Scutellaria parvula missouriensis
Mint family (Lamiaceae)
Description: This small wildflower is 3-9" tall. Sometimes it branches from the base, otherwise the stems are unbranched. The stems are light green, 4-sided, and slightly to moderately hairy, especially along the angles of the sides. Pairs of opposite leaves occur along the stems. The leaf blades are ½–¾" long and about one-half as much across; they are lanceolate, ovate, or oval, while their revolute margins are smooth to crenate with a few blunt teeth. Generally, the upper leaves are more slender and less likely to have teeth than the lower leaves. The upper leaves are sessile, while the lower leaves have short petioles about 1/8" (3 mm.) long. The upper leaf surface is medium green and hairless to sparsely pubescent, while the lower surface is pale green and sparsely to densely pubescent. In this variety of Small Skullcap, all of the hairs lack sticky glandular secretions.
Individual flowers develop from axils of the upper leaves; this occurs along the upper half of each plant. Each flower is about 1/3" (8 mm.) long, consisting of a tubular corolla with upper and lower lips, a short 2-lipped calyx, 4 stamens, and a pistil with a single style that is cleft at its tip. The corolla is light blue to blue-violet, except for a white patch on the lower lip that is covered with blue-violet dots. The upper lip is short and recurved along its margin, while the lower lip is long and usually divided into 3 lobes with undulate margins. The calyx is usually greenish red and hairy; there is a prominent protuberance along the back of its upper lip. The pedicels are about 1/8" (3 mm.) long, greenish red, and hairy. The blooming period occurs from late spring to early summer and lasts about 1½ months. On each plant, only a few flowers are in bloom at the same time. In addition to these flowers, there are also cleistogamous flowers that are self-fertile and inconspicuous. The flowers are replaced by 2-lipped seed capsules with concave upper sides. At maturity, the capsules split open into 2 parts to release the seeds. Individual seeds are about 1 mm. long, ovoid, and indented on one side; their surfaces are covered with minute spiky tubercles. The root system produces rhizomes with tuberous swellings at intervals. This wildflower can spread vegetatively by the rhizomes, or it can reseed itself.

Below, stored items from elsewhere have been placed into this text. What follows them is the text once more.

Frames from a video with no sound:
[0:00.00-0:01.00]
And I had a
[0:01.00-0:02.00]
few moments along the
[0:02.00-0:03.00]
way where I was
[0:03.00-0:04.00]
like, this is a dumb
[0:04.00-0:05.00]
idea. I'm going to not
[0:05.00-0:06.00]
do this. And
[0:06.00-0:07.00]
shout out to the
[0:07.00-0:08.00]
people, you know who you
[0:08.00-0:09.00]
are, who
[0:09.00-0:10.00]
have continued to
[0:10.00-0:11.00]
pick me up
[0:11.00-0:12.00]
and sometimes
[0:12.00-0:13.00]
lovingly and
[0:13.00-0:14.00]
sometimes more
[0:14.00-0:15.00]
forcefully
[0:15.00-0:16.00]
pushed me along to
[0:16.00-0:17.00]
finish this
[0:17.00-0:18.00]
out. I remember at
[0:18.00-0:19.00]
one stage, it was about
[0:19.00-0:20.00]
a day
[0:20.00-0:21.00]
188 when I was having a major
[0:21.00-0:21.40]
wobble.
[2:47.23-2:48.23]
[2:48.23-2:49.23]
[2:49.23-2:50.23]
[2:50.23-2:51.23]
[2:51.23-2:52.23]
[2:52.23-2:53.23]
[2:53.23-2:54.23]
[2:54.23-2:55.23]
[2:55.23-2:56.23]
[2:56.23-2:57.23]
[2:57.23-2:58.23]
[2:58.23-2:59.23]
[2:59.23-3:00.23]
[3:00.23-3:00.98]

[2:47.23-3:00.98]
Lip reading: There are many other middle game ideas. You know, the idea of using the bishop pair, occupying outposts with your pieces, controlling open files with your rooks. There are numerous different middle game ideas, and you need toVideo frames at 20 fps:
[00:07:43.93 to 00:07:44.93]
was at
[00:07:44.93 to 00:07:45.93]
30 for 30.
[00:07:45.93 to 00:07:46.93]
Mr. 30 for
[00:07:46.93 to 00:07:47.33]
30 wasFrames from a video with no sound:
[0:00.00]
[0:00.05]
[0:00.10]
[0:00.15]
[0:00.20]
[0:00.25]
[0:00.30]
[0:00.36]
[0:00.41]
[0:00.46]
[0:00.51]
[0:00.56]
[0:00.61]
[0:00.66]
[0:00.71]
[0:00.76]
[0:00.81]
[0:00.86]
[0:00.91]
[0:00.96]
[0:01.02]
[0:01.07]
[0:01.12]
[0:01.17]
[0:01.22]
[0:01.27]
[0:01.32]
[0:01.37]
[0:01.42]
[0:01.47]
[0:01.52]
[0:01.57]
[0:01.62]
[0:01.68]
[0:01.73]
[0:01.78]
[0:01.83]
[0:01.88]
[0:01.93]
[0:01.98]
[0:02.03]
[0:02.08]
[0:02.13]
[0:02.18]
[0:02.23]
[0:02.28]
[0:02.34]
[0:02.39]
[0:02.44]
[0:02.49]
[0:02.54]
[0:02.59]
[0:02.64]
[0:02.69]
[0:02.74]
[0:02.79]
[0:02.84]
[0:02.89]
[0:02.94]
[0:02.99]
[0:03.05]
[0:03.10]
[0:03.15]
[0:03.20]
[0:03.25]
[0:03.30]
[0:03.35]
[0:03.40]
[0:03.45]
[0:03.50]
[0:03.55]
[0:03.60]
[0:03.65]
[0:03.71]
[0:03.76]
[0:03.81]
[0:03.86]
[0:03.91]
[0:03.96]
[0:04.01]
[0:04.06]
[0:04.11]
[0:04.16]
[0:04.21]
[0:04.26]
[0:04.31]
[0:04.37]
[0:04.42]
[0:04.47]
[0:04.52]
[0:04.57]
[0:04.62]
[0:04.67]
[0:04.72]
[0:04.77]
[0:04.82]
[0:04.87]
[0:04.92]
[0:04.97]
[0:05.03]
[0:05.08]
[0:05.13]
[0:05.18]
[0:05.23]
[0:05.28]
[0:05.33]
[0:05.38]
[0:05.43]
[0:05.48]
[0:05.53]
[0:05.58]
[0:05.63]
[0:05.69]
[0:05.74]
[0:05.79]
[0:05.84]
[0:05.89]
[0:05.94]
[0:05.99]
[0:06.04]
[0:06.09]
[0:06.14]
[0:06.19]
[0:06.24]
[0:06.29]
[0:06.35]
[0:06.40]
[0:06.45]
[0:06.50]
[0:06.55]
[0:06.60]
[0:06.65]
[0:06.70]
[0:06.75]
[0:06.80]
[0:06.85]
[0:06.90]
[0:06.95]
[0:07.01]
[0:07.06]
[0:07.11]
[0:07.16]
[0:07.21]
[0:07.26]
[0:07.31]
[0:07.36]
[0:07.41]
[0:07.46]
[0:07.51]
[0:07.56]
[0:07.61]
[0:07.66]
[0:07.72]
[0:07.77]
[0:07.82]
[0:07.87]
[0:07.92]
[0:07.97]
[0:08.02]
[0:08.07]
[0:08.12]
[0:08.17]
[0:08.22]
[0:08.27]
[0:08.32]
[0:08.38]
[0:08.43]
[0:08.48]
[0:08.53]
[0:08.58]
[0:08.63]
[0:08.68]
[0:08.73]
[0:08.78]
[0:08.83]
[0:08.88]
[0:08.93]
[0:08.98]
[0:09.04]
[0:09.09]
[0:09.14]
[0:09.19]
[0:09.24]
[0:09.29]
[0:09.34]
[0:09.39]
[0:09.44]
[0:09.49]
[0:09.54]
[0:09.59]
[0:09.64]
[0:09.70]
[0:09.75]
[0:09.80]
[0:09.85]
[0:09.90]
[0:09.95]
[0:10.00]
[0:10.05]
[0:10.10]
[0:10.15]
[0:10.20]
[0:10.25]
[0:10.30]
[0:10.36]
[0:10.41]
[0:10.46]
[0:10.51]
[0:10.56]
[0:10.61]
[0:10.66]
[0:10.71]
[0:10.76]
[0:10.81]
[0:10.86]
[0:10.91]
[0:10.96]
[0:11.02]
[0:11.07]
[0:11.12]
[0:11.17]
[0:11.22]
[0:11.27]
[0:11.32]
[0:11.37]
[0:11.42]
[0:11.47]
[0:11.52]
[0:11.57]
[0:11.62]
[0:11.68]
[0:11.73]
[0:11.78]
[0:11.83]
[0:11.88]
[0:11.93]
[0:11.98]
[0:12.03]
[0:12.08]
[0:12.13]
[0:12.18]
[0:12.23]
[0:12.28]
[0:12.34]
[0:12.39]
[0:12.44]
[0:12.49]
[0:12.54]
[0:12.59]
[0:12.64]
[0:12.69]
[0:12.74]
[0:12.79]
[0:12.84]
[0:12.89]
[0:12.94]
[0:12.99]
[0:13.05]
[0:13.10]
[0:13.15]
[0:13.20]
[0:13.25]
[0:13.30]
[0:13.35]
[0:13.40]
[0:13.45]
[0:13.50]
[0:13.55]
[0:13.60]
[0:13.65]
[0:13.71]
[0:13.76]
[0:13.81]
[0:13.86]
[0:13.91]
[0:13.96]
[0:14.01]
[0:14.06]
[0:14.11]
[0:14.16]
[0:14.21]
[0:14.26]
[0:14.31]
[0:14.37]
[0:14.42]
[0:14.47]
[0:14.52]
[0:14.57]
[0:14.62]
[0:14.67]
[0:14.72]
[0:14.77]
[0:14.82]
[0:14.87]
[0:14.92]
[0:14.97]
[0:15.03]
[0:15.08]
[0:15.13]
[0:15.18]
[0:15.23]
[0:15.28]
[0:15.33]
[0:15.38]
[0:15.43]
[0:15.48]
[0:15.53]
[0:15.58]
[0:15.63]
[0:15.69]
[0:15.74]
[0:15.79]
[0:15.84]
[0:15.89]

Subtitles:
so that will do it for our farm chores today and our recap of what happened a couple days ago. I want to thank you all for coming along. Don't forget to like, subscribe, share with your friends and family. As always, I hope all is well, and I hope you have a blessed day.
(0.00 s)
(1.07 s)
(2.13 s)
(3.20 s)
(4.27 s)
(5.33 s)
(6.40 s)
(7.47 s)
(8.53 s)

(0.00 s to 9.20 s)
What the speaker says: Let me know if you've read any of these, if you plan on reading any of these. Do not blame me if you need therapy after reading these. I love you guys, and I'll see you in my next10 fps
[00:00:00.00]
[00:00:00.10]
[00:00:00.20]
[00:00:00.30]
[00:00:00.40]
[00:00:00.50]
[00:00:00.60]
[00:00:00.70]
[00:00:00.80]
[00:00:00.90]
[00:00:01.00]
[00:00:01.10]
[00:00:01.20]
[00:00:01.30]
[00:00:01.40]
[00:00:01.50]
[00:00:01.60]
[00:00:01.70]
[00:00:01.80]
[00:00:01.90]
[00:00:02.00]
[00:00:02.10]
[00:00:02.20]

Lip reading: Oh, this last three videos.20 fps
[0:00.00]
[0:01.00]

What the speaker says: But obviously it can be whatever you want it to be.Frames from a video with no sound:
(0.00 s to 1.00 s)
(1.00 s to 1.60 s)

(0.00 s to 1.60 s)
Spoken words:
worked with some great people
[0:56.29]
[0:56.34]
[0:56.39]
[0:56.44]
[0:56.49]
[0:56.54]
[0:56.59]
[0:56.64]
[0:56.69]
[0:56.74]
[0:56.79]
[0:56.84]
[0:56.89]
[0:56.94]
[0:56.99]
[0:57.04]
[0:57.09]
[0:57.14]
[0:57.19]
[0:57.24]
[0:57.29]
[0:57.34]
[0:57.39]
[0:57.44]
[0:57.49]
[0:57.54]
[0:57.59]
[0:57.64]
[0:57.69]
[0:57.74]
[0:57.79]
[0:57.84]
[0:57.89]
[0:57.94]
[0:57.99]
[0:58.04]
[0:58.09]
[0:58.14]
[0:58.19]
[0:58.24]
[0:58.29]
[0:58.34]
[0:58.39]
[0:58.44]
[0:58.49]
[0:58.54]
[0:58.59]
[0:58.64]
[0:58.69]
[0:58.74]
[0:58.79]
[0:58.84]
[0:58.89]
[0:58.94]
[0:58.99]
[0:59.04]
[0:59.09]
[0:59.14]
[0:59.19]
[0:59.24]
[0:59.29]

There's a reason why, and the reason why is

Cultivation: The preference is full or partial sun, dry conditions, and shallow soil containing some sandy or rocky material. This wildflower will adapt to sunny rock gardens and does not tolerate much competition from taller plants.
Range & Habitat: This variety of Small Skullcap is occasional in the northern half of Illinois and uncommon in the southern half of the state (see Distribution Map). Habitats include hill prairies, upland prairies, gravel and sand prairies, barren savannas, thinly wooded bluffs and slopes, rock ledges, limestone glades, and abandoned fields. Small Skullcap usually occurs where the ground vegetation is somewhat sparse, and it probably benefits from occasional wildfires.
Faunal Associations: The flowers are cross-pollinated by various bees, including Mason bees (Osmia spp., Hoplitis pilosifrons), Little Carpenter bees (Ceratina spp.), and Halictid bees (Halictus spp., Lasioglossum spp.). Bees usually suck nectar from the flowers, although some of them also collect pollen. Less common floral visitors include skippers and Syrphid flies, which are less effective at cross-pollination. Insects that are known to feed on the foliage of Small Skullcap include the caterpillars of Prochoreutis inflatella (Skullcap Skeletonizer Moth), the leaf beetles Phyllobrotica lengi and Phyllobrotica limbata, and Asphaera lustrans (Shiny Flea Beetle). The foliage of Scutellaria spp. (Skullcaps) are usually bitter and avoided by mammalian herbivores. It is possible that the tiny tuberculate seeds of Small Skullcap, when they are wet, can cling to the feathers of birds, the feet of animals, and the shoes of humans. By this means, they may be distributed to new areas.
Photographic Location: The Coneflower Hill Prairie near Lake Shelbyville in Moultrie County, Illinois.
Comments: Small Skullcap is easily overlooked because of its diminutive size, but its flowers are very attractive when they are viewed up-close. The variety of Small Skullcap that is described here, var. missouriensis, has hairs that lack glandular secretions, while var. parvula and var. australis have foliage with some glandular hairs. Otherwise, these different varieties are similar to each other. Regardless of variety, Small Skullcap can be distinguished from other species in its genus by the small size of individual plants (3-9" tall), the small size of its flowers (about 1/3" long), and its form of inflorescence: flowers are produced individually from the axils of the leaves, rather than in terminal or axillary racemes. Scientific synonyms of Scutellaria parvula missouriensis include Scutellaria parvula leonardii and Scutellaria leonardii. As a result of these other scientific names, this variety of Small Skullcap is sometimes referred to as Leonard's Skullcap.